Joyce took Frank’s discomfort as a good sign, which was confirmed by an enthusiastic phone call from the first literary agent she tried. Mario Romano III, a local man, new to the business, actually brought a copy of his birth certificate to their introductory lunch, just to prove that his name was no figment of a genre-fevered imagination. For Joyce, he suggested a nom de romance at that first meeting. “Any ideas?” he asked over salad in Harvard Square. She shrugged.
Mario, short, dark, and very handsome, offered a method reputedly used by drag queens to concoct stage names: combine the name of your first pet with the street you lived on as a kid.
“That would make me Cleo Lehigh,” said Joyce.
“Very nice,” Mario said. “Was Cleo a dog or a cat?”
“Parakeet.”
Mario nodded. “Nice to meet you, Cleo.” He raised his glass.
Within a few months, they had a modest but respectable offer, with an option for three more Magnolia titles. And when Lifetime
TV bought the rights to produce a miniseries, Joyce’s Cape Ann fantasy shifted from pipe dream to Plan A.
Frank, always cautious about their finances, wanted to put the entire windfall into IRAs and bond funds. After months of arguing, he finally conceded that seaside real estate would be a solid investment, too. There was no disagreement about where to focus their search on Cape Ann; both preferred Gloucester to Rockport, which seemed too Waspy for a family of Tabachniks. A remnant of Gloucester still fished for a living, and the city smelled of it.
Which is how Joyce came to be standing in a ten-by-twelve-foot living room covered in blue cornflower wallpaper, staring out at the neatly raked yard.
“Oh, shit,” she said, feeling her mood suddenly plummet.

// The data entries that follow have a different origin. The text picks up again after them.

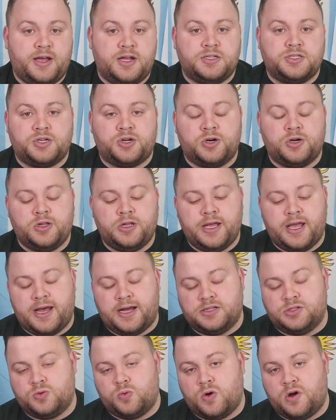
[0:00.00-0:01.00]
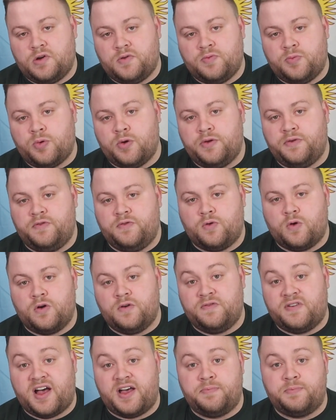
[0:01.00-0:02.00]
It's currently at
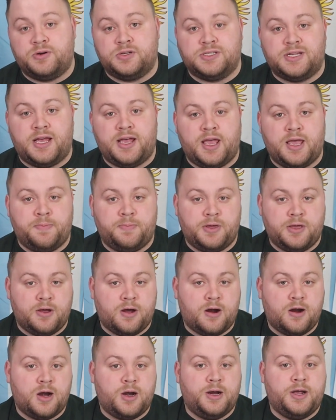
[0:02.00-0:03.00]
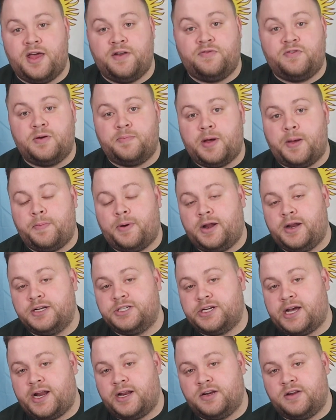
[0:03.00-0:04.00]
12.45% APR, and from my buddy
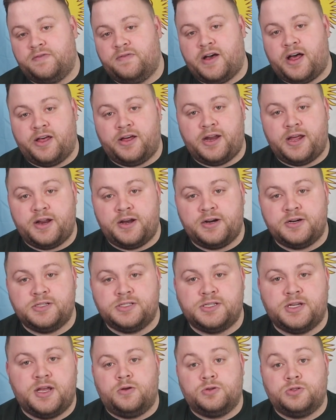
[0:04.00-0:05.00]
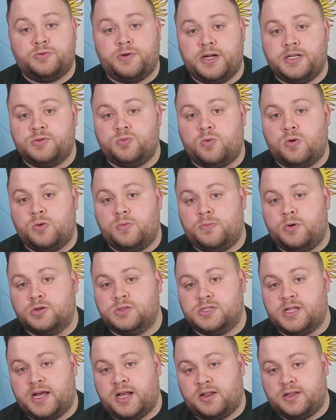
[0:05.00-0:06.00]
chatting to validators, those rates won't
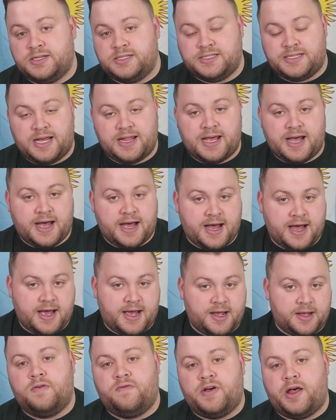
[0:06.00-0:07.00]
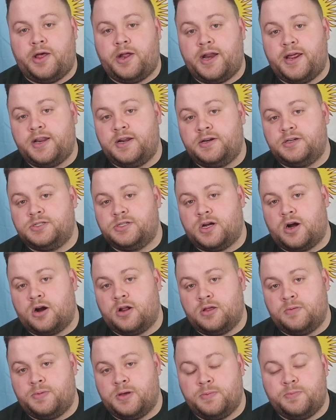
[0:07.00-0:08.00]
most likely stay that high. Validators are
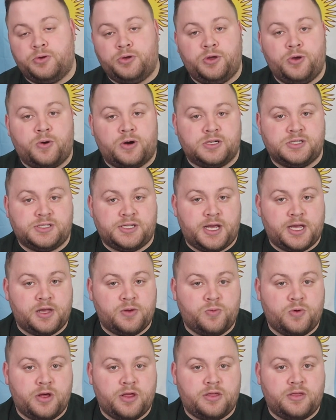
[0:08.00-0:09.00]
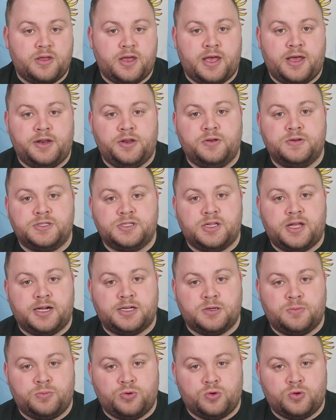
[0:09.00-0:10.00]
the people you are staking with, and you
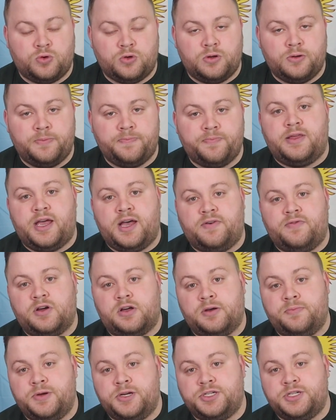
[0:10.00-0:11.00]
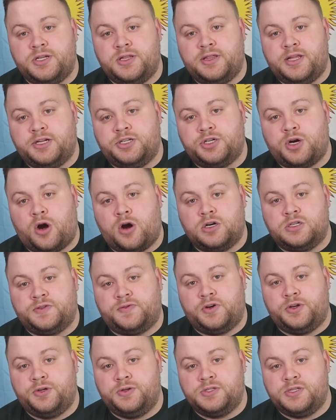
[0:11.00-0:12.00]
select a pool. They have a commission they charge
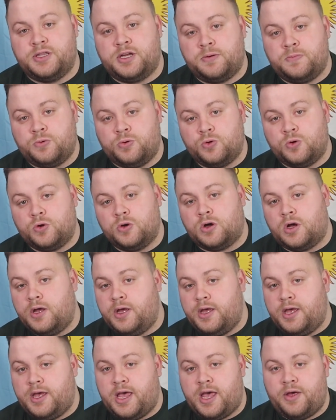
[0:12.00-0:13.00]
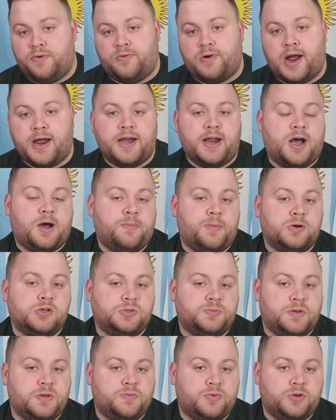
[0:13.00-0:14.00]
for using their pool, and right now
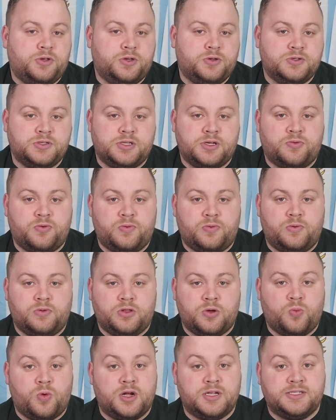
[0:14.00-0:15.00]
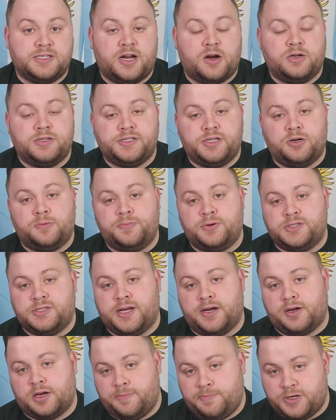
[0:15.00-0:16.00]
most people use the, the ones that are
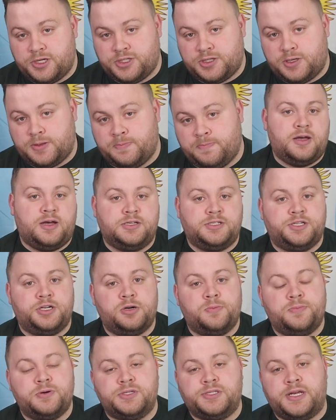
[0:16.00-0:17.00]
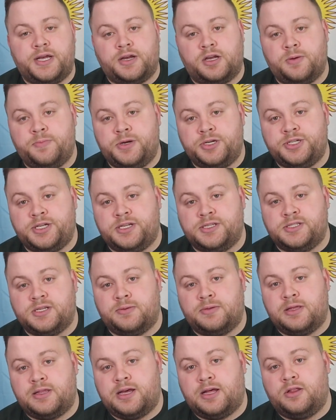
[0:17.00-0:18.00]
0% commission. A 0% commission is
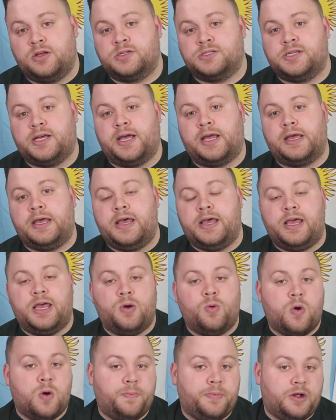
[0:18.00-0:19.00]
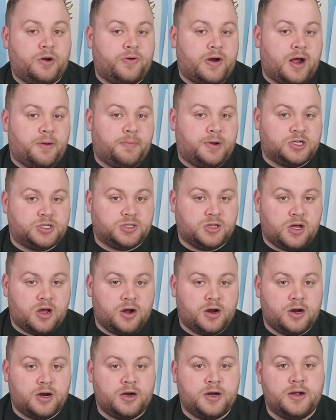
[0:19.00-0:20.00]
something that looks like it won't be around much
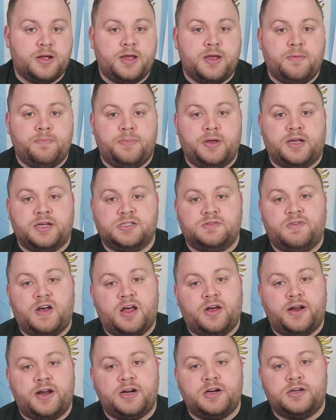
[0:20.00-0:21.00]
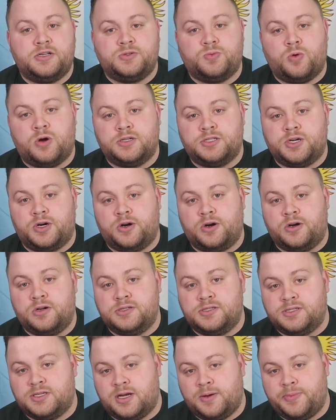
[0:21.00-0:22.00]
longer, because validators want to earn
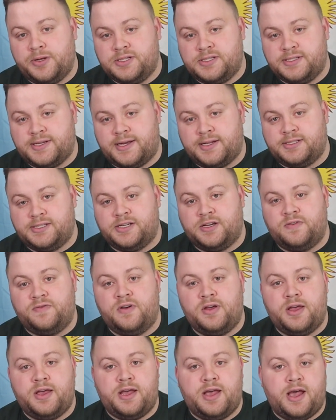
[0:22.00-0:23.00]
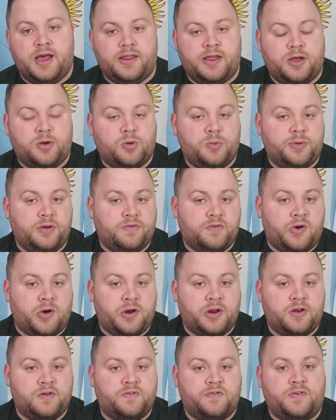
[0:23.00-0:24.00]
some incentive and they will be
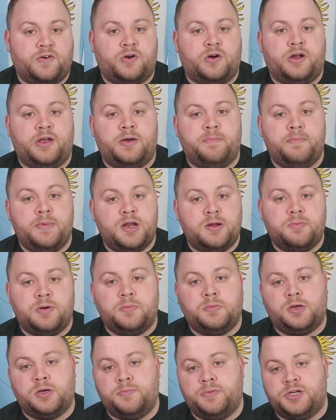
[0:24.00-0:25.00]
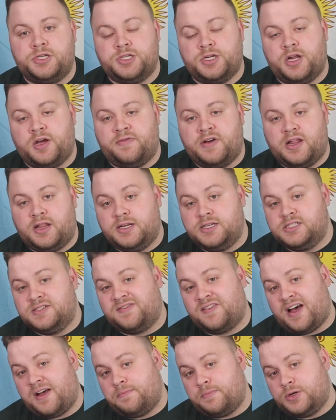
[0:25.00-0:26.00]
voting for a minimum commission of at least
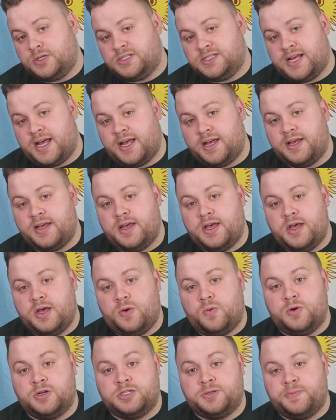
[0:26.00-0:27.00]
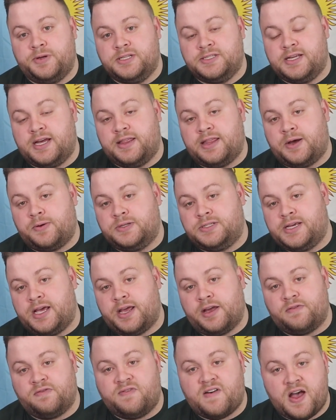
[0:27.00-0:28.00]
5%, which means that that would
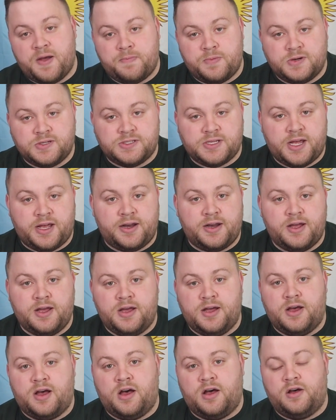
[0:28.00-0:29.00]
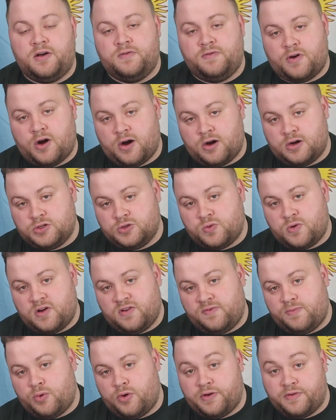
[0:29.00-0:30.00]
take 5% of our
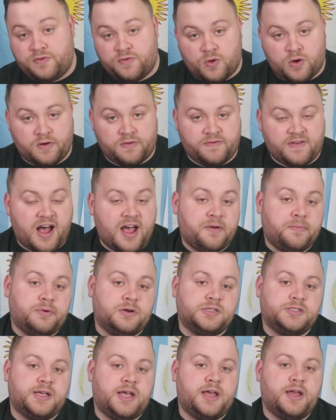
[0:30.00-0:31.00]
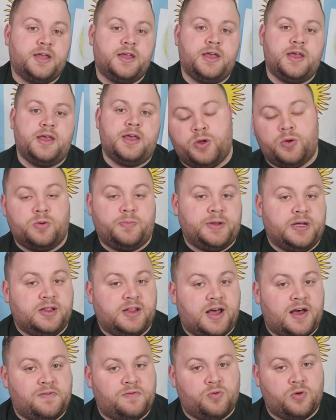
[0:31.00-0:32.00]
12.45% and we would be
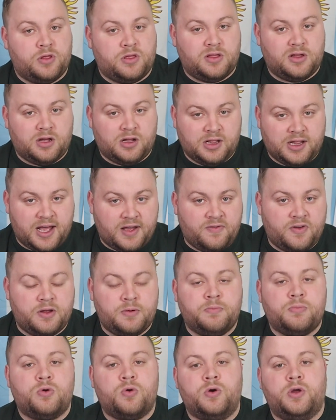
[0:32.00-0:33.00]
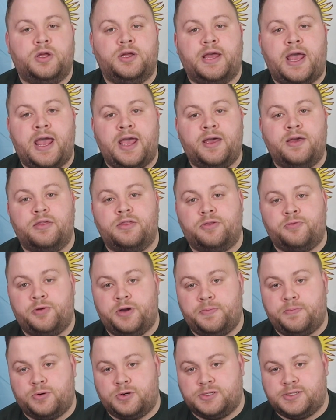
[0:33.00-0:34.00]
left with
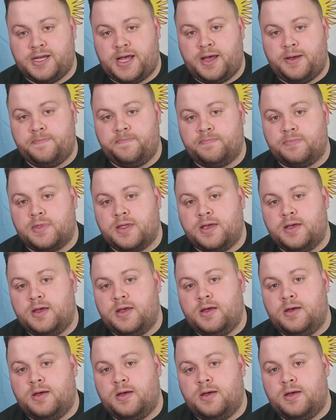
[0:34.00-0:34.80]
11.83%.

What on earth had she done? Joyce and Frank hadn’t gone cycling for ten years. Nina would never agree to a painting class with her mother; her daughter was a jock, not an artist. And spending time alone here would only prove that Joyce couldn’t write “serious” fiction.
She was a cliché, a bored and boring suburban baby boomer. With a statue of the Virgin Mary in her front yard.
The five-foot-tall cement statue had nearly kept Joyce from looking at the house. Frank said don’t be silly, but she wasn’t being silly. Just put off.
Joyce was not religious. When asked about her affiliation, she quoted her grandmother’s line: “We’re lox-and-bagel Jews.” She and Frank lit a menorah for Hanukkah and ate too much at their friends’ Passover seder, and that was pretty much the extent of her family’s Judaism. Even so, that statue gave her the creeps. From the window, Joyce had a great view of its modestly draped backside. “The Holy Mother’s tushy,” Joyce whispered to herself.
A warm breeze wafted in through the windows, which gleamed spotless in the bright sunlight. Joyce inhaled the ocean air. There was a sudden blast from a big ship in the harbor.
Reminded of her great good fortune, Joyce looked up at the ceiling and said, “Okay, God, I get it.”
BACK IN HER OLD green Taurus, Kathleen looked down at the seat belt between her breasts. Why on earth had she kept this appointment?
All that Catholic-school training dies hard, she thought. But crying and blurting ou
t her troubles to a stranger like that? She could imagine her grandmother’s reaction: “Family business stays in the family.” The loud echo of Gran’s disapproval surprised Kathleen. But then, she wasn’t herself.